What needs to be done
Count every line below that contains "says", then state the total with no other output.

Start of Information shown

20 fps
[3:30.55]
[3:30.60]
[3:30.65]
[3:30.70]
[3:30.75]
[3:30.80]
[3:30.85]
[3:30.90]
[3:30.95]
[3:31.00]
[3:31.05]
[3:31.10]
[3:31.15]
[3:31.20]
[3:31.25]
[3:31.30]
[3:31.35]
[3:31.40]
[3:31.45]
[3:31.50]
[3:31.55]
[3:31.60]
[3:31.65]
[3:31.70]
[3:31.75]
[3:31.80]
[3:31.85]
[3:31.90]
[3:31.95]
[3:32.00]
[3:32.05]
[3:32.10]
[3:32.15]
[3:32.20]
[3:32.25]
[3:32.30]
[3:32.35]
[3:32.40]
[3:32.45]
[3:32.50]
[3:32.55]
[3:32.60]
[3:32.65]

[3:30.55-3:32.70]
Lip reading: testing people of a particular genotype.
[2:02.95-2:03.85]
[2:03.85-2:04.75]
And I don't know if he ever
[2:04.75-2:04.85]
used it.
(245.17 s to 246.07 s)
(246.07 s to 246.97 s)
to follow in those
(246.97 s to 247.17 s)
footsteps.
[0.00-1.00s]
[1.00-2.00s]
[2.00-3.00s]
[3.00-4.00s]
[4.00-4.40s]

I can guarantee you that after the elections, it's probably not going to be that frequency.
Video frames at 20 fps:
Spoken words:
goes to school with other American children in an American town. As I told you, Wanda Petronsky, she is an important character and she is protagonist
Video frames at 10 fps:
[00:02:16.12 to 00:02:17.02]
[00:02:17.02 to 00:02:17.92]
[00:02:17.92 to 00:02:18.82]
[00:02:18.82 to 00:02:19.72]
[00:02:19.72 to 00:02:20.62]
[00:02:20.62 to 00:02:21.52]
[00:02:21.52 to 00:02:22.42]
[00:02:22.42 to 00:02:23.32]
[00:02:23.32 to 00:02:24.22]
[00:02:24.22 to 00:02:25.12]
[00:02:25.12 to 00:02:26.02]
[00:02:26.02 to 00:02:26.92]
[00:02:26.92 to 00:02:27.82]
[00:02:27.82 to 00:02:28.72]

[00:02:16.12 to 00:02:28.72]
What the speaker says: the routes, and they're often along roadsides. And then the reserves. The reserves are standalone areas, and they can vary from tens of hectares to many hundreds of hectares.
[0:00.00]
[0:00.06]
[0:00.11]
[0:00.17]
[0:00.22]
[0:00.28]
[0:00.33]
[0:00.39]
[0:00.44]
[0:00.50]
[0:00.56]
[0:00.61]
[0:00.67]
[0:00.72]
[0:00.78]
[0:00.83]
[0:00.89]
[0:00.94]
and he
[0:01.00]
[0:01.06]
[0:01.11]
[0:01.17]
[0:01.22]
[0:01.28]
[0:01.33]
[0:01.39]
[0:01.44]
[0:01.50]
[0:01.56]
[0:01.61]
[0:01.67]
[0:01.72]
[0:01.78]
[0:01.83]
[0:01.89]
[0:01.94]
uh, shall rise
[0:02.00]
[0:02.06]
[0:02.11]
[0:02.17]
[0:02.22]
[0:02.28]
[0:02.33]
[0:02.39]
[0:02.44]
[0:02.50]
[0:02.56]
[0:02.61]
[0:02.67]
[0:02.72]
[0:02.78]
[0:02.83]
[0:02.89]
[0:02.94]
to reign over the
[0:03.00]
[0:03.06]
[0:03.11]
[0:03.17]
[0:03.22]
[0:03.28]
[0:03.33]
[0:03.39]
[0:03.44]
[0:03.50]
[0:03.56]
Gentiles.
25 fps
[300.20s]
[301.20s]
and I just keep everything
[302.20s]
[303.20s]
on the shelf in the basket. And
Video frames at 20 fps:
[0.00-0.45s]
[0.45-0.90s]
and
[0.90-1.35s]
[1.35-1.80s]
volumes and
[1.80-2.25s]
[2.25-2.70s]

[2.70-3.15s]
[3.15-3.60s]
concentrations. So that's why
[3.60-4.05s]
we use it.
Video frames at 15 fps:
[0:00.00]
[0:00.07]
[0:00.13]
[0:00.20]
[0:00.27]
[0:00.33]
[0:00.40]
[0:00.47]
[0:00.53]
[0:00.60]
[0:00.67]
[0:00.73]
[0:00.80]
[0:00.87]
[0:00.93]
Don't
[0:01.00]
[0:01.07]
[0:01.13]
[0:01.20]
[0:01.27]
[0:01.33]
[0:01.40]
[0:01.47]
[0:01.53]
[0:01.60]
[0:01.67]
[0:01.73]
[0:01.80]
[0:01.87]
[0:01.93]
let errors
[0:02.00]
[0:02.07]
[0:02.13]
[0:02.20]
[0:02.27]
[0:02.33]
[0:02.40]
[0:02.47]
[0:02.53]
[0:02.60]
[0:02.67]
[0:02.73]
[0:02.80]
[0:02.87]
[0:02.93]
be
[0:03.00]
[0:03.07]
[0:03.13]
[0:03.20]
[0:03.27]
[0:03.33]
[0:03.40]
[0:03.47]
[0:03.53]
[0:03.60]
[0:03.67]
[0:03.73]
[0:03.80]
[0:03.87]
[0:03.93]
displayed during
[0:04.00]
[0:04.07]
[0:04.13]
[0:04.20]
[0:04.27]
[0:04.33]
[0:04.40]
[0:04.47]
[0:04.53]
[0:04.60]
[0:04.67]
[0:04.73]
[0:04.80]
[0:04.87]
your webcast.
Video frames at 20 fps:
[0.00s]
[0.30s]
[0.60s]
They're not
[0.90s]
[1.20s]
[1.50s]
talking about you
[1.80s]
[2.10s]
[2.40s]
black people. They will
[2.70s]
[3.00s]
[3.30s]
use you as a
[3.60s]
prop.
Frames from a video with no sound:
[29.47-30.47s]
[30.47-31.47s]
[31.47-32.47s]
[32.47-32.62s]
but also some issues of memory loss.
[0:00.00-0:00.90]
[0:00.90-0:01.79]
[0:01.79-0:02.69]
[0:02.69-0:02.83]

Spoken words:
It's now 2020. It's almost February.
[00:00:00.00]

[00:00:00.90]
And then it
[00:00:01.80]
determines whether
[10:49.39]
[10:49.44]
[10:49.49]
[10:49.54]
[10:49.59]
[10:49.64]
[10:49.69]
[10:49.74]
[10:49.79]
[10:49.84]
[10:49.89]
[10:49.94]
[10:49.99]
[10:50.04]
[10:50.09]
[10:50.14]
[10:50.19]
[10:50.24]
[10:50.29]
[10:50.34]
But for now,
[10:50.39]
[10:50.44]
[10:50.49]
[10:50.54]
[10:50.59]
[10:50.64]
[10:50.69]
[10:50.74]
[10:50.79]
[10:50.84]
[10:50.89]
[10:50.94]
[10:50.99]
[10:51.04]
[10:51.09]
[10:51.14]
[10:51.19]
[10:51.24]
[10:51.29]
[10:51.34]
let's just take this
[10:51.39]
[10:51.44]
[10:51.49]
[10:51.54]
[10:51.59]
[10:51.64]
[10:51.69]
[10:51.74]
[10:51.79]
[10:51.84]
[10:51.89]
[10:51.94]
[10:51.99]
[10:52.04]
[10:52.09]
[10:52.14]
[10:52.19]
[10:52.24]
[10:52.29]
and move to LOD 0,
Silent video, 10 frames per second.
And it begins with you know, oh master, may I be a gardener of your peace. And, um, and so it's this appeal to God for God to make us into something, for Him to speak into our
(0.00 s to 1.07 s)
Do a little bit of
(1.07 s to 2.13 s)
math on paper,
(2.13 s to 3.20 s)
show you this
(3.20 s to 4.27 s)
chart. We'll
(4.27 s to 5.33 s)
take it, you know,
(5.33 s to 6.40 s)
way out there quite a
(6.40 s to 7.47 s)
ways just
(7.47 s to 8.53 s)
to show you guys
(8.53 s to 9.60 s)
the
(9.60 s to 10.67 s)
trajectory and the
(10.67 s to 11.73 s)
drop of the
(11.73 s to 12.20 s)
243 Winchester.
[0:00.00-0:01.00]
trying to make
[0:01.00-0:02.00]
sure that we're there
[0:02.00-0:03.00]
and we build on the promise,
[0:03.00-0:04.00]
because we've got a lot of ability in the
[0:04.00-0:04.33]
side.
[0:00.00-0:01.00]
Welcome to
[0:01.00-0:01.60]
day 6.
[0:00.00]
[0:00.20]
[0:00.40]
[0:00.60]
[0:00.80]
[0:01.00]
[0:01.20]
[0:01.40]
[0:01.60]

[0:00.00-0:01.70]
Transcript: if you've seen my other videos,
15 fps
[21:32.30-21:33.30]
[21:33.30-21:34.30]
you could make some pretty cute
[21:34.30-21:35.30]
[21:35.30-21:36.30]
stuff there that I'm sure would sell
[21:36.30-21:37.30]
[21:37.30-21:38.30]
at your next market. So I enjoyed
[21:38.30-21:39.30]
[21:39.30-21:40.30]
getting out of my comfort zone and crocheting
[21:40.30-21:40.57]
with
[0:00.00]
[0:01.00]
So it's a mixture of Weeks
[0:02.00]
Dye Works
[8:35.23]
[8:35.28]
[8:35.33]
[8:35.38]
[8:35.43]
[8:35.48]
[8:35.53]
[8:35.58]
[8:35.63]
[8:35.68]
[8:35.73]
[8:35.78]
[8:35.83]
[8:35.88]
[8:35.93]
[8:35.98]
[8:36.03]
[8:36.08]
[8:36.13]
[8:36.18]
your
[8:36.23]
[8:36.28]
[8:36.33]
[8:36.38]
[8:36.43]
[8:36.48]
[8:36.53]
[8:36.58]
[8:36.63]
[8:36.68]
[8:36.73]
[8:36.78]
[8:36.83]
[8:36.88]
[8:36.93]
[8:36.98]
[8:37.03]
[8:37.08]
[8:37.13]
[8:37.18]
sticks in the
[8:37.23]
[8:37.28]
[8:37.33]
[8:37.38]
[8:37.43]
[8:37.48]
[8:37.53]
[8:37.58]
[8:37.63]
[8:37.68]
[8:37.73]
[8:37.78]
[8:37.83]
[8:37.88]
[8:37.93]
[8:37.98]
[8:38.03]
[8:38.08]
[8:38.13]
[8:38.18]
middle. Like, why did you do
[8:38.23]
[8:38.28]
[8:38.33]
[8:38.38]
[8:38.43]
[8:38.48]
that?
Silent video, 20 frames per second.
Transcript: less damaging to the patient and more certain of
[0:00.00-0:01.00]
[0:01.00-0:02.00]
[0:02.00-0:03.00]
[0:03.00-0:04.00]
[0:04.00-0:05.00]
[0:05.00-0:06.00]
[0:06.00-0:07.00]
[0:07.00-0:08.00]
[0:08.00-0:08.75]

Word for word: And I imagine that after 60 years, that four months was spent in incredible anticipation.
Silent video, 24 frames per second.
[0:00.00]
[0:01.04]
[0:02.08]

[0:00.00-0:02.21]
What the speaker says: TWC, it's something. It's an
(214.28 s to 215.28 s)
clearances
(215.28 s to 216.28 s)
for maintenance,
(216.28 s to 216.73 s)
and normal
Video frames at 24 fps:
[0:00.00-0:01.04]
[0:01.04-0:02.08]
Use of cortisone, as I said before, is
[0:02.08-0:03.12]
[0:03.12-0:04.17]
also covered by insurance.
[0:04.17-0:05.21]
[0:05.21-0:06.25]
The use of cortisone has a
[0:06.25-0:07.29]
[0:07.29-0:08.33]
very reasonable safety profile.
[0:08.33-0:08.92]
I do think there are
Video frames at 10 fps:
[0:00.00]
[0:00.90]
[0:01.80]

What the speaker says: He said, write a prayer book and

End of Information shown

Your solution
3